• REQUIREMENT
Skip the pictures. Quote every line below, exactly, from the one with "(3.00 s to 4.00 s)" through the final line.

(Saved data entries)
┏━━

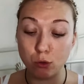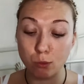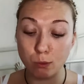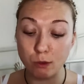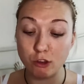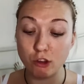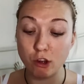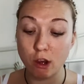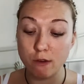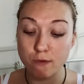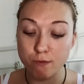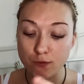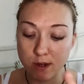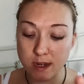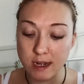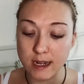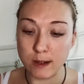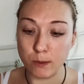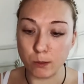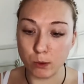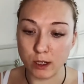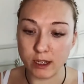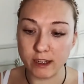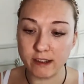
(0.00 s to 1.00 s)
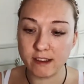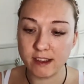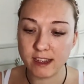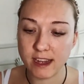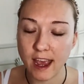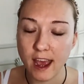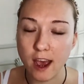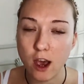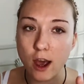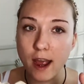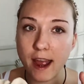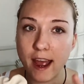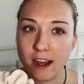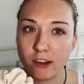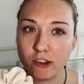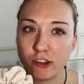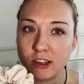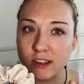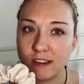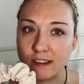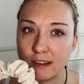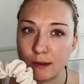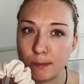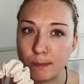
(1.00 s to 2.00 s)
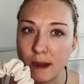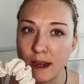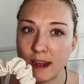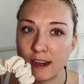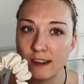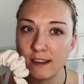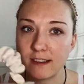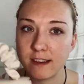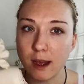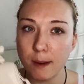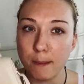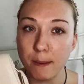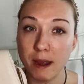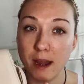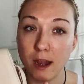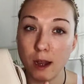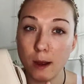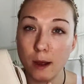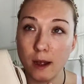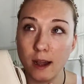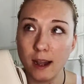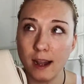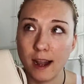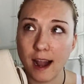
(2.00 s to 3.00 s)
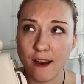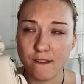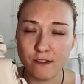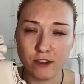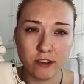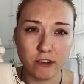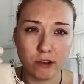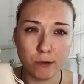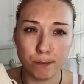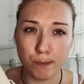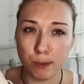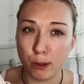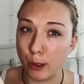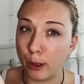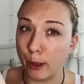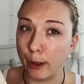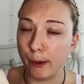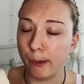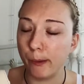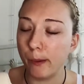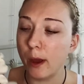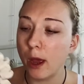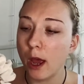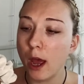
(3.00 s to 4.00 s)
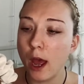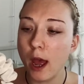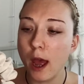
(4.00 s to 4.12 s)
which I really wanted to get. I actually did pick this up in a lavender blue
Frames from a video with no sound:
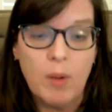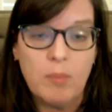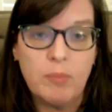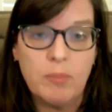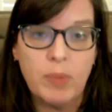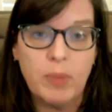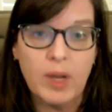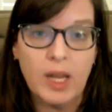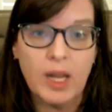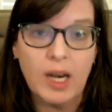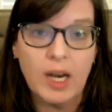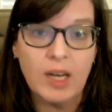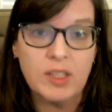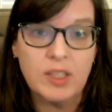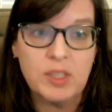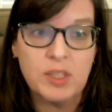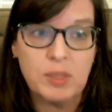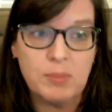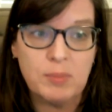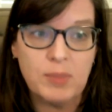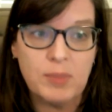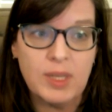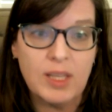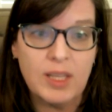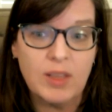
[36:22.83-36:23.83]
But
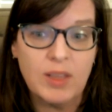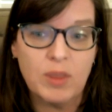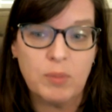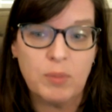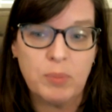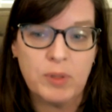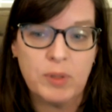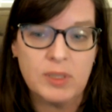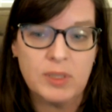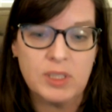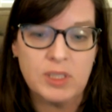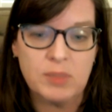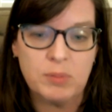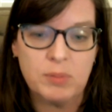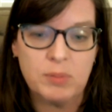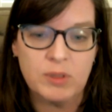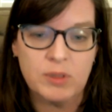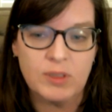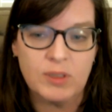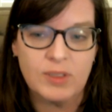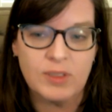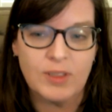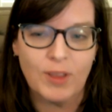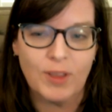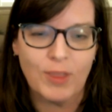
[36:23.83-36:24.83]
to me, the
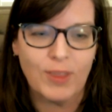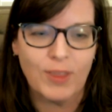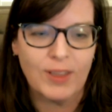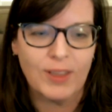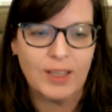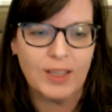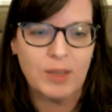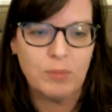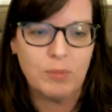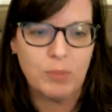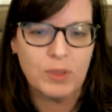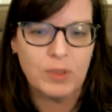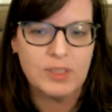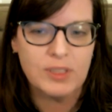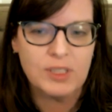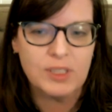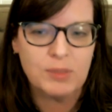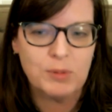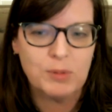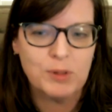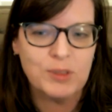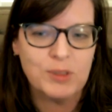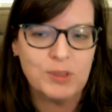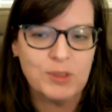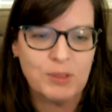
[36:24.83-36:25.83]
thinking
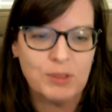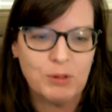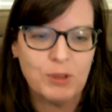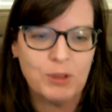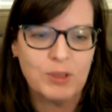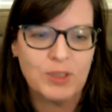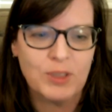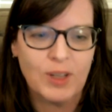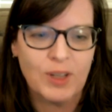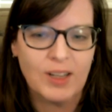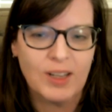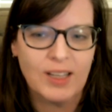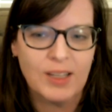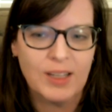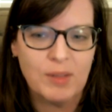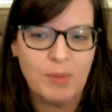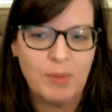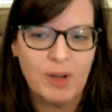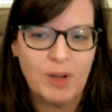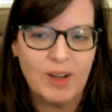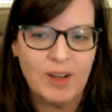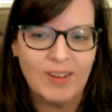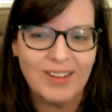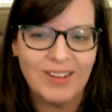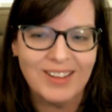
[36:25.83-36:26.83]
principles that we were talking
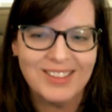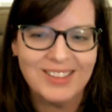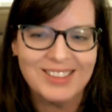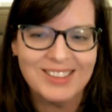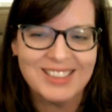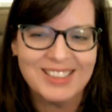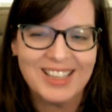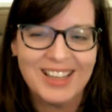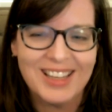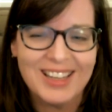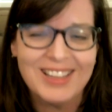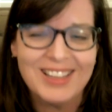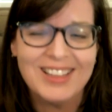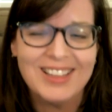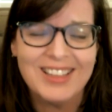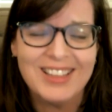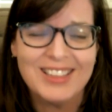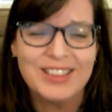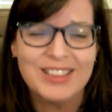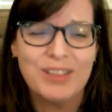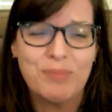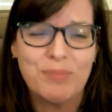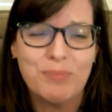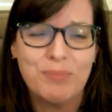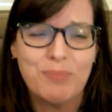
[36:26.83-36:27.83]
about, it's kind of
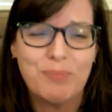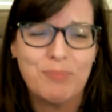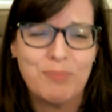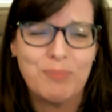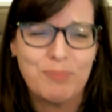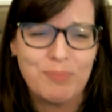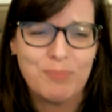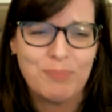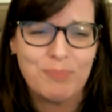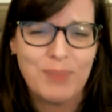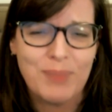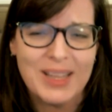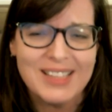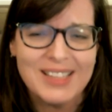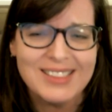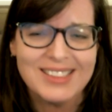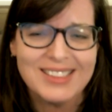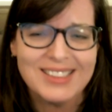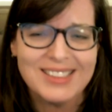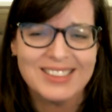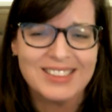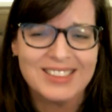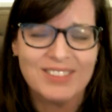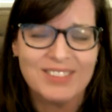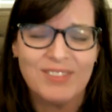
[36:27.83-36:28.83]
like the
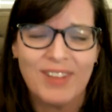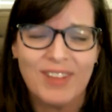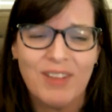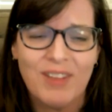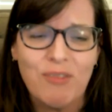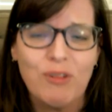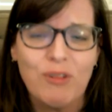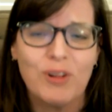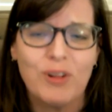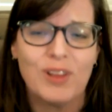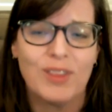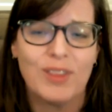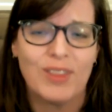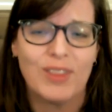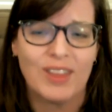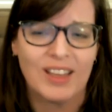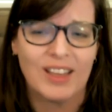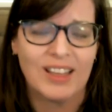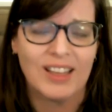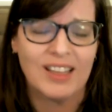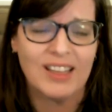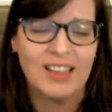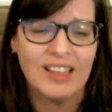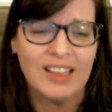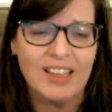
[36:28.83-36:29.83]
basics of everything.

┗━━

• YOUR RESPONSE
(3.00 s to 4.00 s)
(4.00 s to 4.12 s)
which I really wanted to get. I actually did pick this up in a lavender blue
Frames from a video with no sound:
[36:22.83-36:23.83]
But
[36:23.83-36:24.83]
to me, the
[36:24.83-36:25.83]
thinking
[36:25.83-36:26.83]
principles that we were talking
[36:26.83-36:27.83]
about, it's kind of
[36:27.83-36:28.83]
like the
[36:28.83-36:29.83]
basics of everything.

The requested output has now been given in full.